[Dataset entries]
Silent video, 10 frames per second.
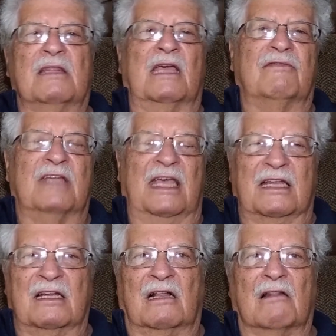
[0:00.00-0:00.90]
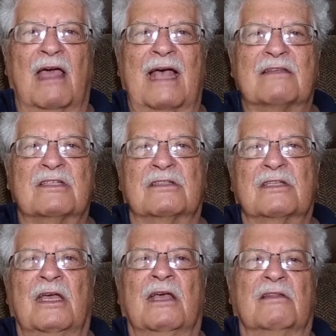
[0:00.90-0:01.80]
They've taken
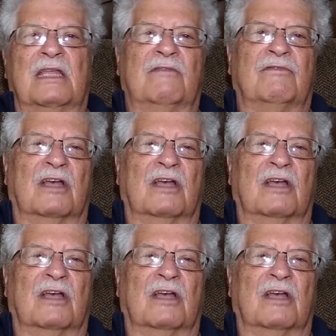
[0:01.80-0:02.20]
classes, they've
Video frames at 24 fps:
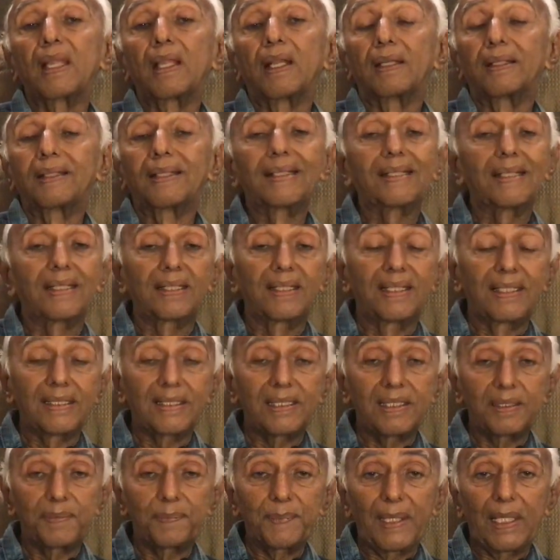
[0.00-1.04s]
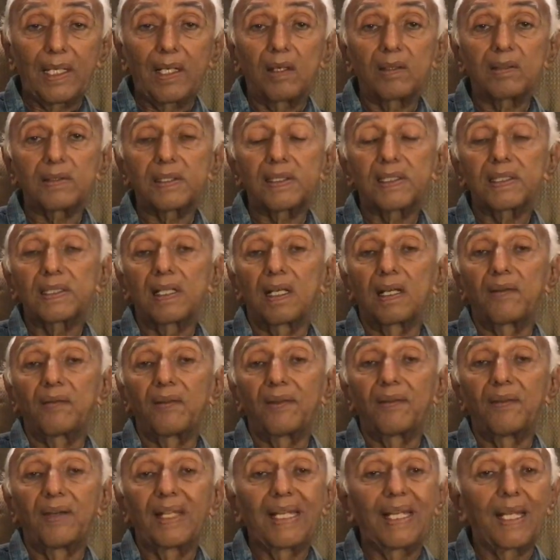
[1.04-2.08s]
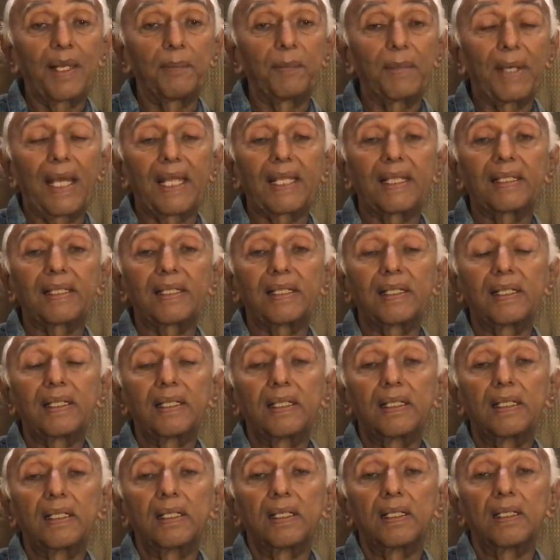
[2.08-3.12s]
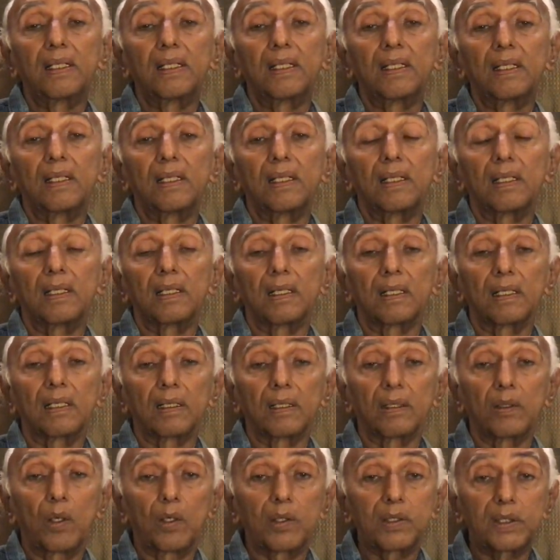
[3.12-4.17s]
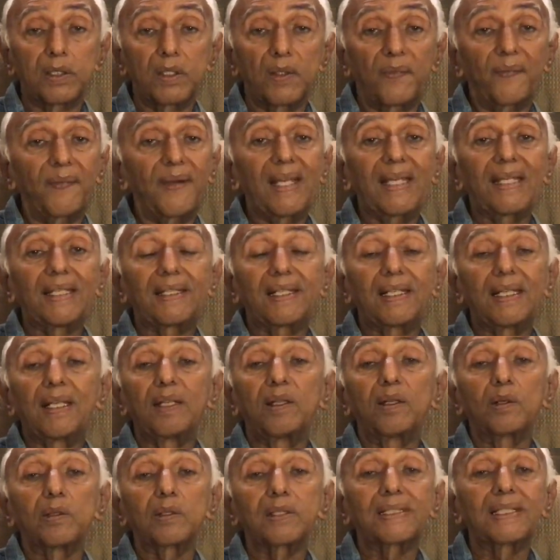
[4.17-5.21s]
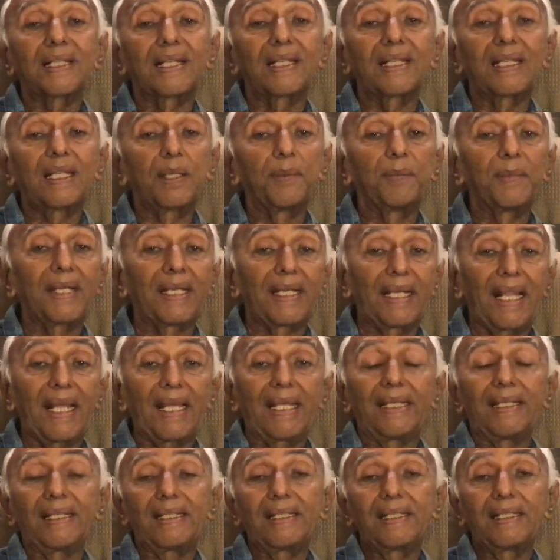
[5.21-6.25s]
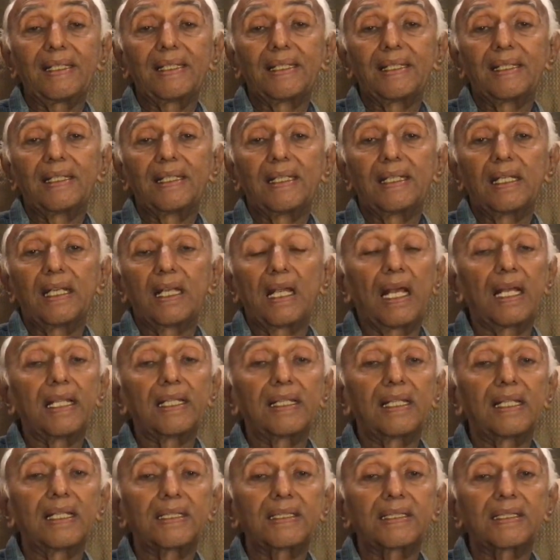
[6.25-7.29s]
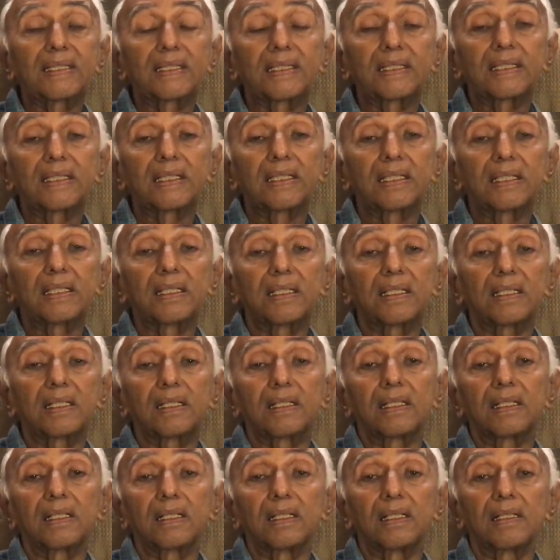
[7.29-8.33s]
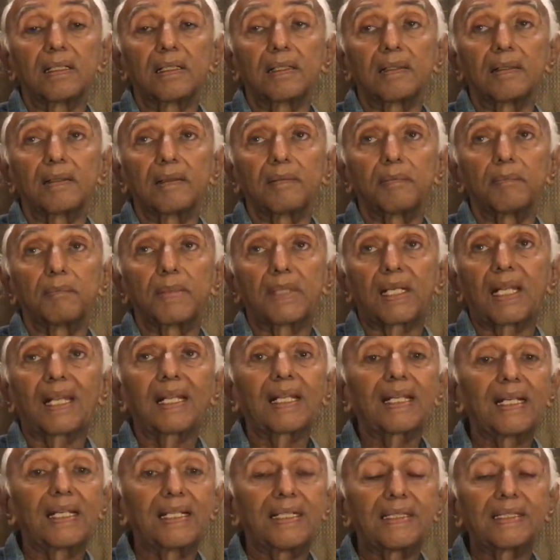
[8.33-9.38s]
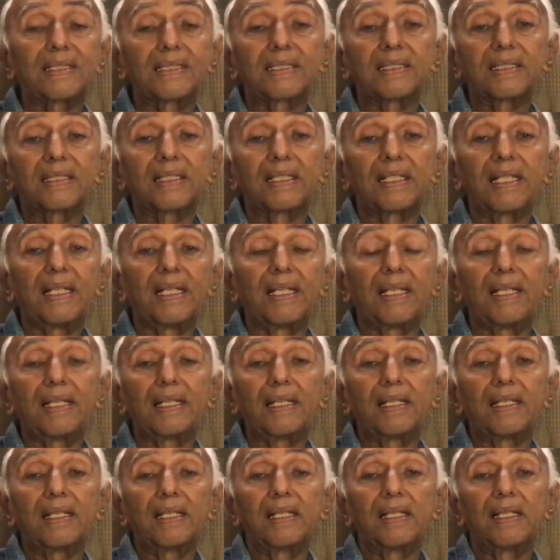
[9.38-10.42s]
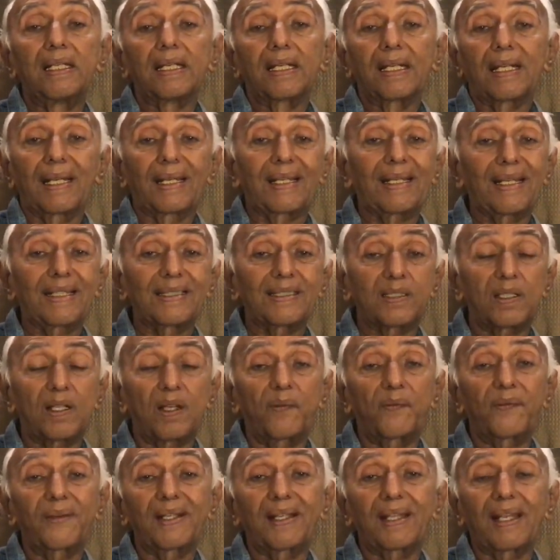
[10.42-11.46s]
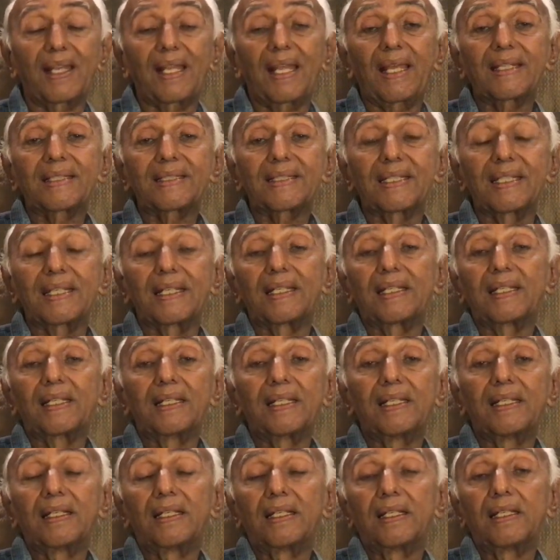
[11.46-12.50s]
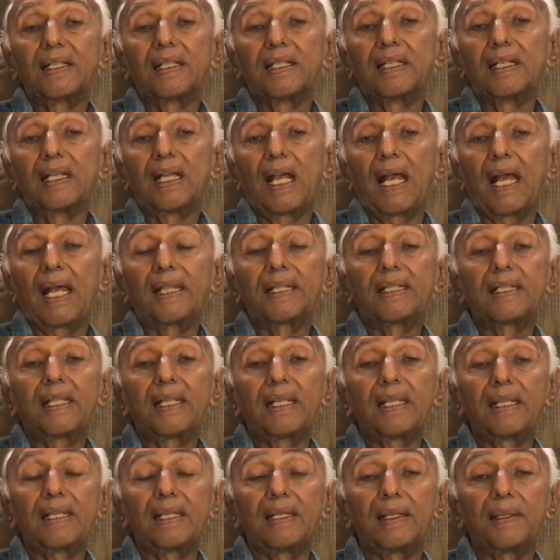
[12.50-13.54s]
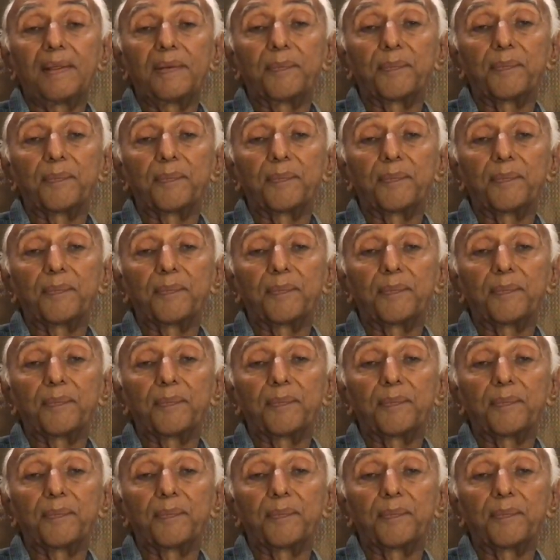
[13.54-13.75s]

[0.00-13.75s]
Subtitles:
This is because when a man goes to fight, he knows that he may die, and this triggers the catastrophic reaction, and the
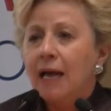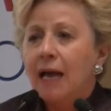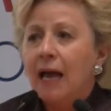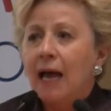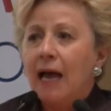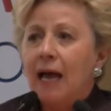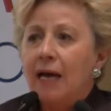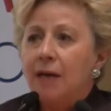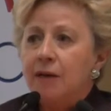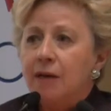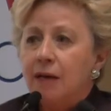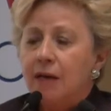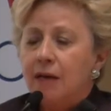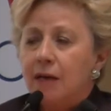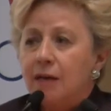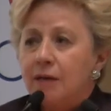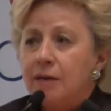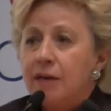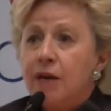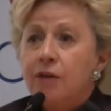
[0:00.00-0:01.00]
And
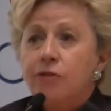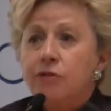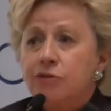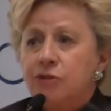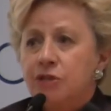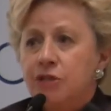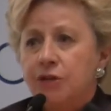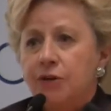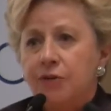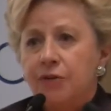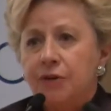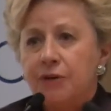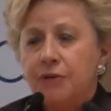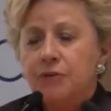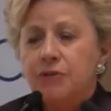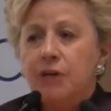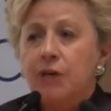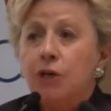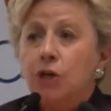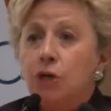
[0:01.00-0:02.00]
neither
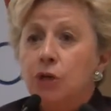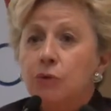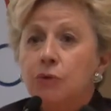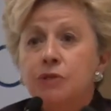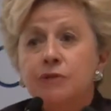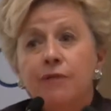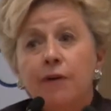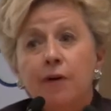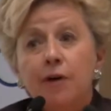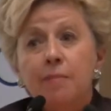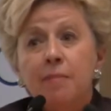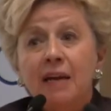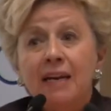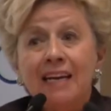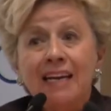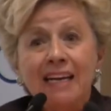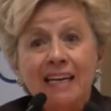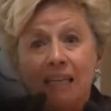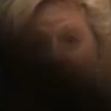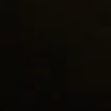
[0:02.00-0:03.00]
series includes very
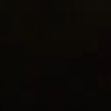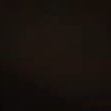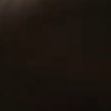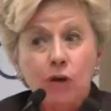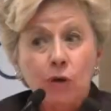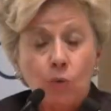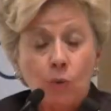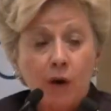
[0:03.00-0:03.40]
many living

The task →
Return only the lines from the one that contains "[8.33-9.38s]" through the closing line of the data, inclusive, reproduced exactly and with every picture left out.

Result of this task →
[8.33-9.38s]
[9.38-10.42s]
[10.42-11.46s]
[11.46-12.50s]
[12.50-13.54s]
[13.54-13.75s]

[0.00-13.75s]
Subtitles:
This is because when a man goes to fight, he knows that he may die, and this triggers the catastrophic reaction, and the
[0:00.00-0:01.00]
And
[0:01.00-0:02.00]
neither
[0:02.00-0:03.00]
series includes very
[0:03.00-0:03.40]
many living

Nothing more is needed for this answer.